===== Working data

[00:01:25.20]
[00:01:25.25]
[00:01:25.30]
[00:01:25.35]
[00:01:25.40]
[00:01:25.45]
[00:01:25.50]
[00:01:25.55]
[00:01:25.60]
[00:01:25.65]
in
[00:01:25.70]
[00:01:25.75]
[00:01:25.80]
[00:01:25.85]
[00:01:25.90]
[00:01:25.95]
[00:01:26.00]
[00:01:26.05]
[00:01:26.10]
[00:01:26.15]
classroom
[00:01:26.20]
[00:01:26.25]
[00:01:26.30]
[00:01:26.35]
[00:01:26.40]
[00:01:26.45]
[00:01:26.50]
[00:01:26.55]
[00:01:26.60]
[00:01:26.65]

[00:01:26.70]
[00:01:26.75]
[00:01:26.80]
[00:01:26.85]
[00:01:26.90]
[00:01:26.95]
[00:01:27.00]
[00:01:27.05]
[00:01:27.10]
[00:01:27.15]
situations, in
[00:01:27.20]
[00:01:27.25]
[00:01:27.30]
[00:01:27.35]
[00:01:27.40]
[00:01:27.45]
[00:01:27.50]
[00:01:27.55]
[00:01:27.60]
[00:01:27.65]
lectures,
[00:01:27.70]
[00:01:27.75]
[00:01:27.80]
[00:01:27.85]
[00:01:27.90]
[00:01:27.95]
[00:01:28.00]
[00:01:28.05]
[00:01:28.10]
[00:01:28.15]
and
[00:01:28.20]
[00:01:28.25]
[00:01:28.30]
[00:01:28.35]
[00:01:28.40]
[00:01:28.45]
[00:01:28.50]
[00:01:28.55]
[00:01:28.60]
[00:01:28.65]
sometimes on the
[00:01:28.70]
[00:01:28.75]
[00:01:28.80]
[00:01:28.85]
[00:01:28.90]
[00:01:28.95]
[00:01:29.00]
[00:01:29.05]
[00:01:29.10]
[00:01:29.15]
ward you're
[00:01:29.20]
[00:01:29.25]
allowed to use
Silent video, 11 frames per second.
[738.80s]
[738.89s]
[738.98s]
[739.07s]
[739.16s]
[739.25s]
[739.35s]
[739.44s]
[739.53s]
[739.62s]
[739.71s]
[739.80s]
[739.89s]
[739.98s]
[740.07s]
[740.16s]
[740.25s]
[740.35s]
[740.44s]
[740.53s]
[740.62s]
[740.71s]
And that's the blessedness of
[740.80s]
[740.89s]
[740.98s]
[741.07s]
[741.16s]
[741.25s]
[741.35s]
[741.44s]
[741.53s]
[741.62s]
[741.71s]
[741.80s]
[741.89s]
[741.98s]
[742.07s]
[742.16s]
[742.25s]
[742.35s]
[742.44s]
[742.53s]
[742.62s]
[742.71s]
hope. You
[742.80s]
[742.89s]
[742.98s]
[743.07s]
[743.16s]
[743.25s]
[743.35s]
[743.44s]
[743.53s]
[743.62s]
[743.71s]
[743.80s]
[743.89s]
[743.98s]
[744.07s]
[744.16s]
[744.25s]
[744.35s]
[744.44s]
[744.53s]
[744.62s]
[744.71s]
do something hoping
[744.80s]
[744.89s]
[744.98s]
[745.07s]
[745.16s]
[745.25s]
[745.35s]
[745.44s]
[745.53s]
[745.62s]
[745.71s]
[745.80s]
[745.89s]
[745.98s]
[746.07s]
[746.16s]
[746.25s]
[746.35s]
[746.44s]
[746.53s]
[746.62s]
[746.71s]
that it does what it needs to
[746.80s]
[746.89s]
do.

==========

**Problem description**
Generate a verbatim printout of all the entries.

**Output below**
[00:01:25.20]
[00:01:25.25]
[00:01:25.30]
[00:01:25.35]
[00:01:25.40]
[00:01:25.45]
[00:01:25.50]
[00:01:25.55]
[00:01:25.60]
[00:01:25.65]
in
[00:01:25.70]
[00:01:25.75]
[00:01:25.80]
[00:01:25.85]
[00:01:25.90]
[00:01:25.95]
[00:01:26.00]
[00:01:26.05]
[00:01:26.10]
[00:01:26.15]
classroom
[00:01:26.20]
[00:01:26.25]
[00:01:26.30]
[00:01:26.35]
[00:01:26.40]
[00:01:26.45]
[00:01:26.50]
[00:01:26.55]
[00:01:26.60]
[00:01:26.65]

[00:01:26.70]
[00:01:26.75]
[00:01:26.80]
[00:01:26.85]
[00:01:26.90]
[00:01:26.95]
[00:01:27.00]
[00:01:27.05]
[00:01:27.10]
[00:01:27.15]
situations, in
[00:01:27.20]
[00:01:27.25]
[00:01:27.30]
[00:01:27.35]
[00:01:27.40]
[00:01:27.45]
[00:01:27.50]
[00:01:27.55]
[00:01:27.60]
[00:01:27.65]
lectures,
[00:01:27.70]
[00:01:27.75]
[00:01:27.80]
[00:01:27.85]
[00:01:27.90]
[00:01:27.95]
[00:01:28.00]
[00:01:28.05]
[00:01:28.10]
[00:01:28.15]
and
[00:01:28.20]
[00:01:28.25]
[00:01:28.30]
[00:01:28.35]
[00:01:28.40]
[00:01:28.45]
[00:01:28.50]
[00:01:28.55]
[00:01:28.60]
[00:01:28.65]
sometimes on the
[00:01:28.70]
[00:01:28.75]
[00:01:28.80]
[00:01:28.85]
[00:01:28.90]
[00:01:28.95]
[00:01:29.00]
[00:01:29.05]
[00:01:29.10]
[00:01:29.15]
ward you're
[00:01:29.20]
[00:01:29.25]
allowed to use
Silent video, 11 frames per second.
[738.80s]
[738.89s]
[738.98s]
[739.07s]
[739.16s]
[739.25s]
[739.35s]
[739.44s]
[739.53s]
[739.62s]
[739.71s]
[739.80s]
[739.89s]
[739.98s]
[740.07s]
[740.16s]
[740.25s]
[740.35s]
[740.44s]
[740.53s]
[740.62s]
[740.71s]
And that's the blessedness of
[740.80s]
[740.89s]
[740.98s]
[741.07s]
[741.16s]
[741.25s]
[741.35s]
[741.44s]
[741.53s]
[741.62s]
[741.71s]
[741.80s]
[741.89s]
[741.98s]
[742.07s]
[742.16s]
[742.25s]
[742.35s]
[742.44s]
[742.53s]
[742.62s]
[742.71s]
hope. You
[742.80s]
[742.89s]
[742.98s]
[743.07s]
[743.16s]
[743.25s]
[743.35s]
[743.44s]
[743.53s]
[743.62s]
[743.71s]
[743.80s]
[743.89s]
[743.98s]
[744.07s]
[744.16s]
[744.25s]
[744.35s]
[744.44s]
[744.53s]
[744.62s]
[744.71s]
do something hoping
[744.80s]
[744.89s]
[744.98s]
[745.07s]
[745.16s]
[745.25s]
[745.35s]
[745.44s]
[745.53s]
[745.62s]
[745.71s]
[745.80s]
[745.89s]
[745.98s]
[746.07s]
[746.16s]
[746.25s]
[746.35s]
[746.44s]
[746.53s]
[746.62s]
[746.71s]
that it does what it needs to
[746.80s]
[746.89s]
do.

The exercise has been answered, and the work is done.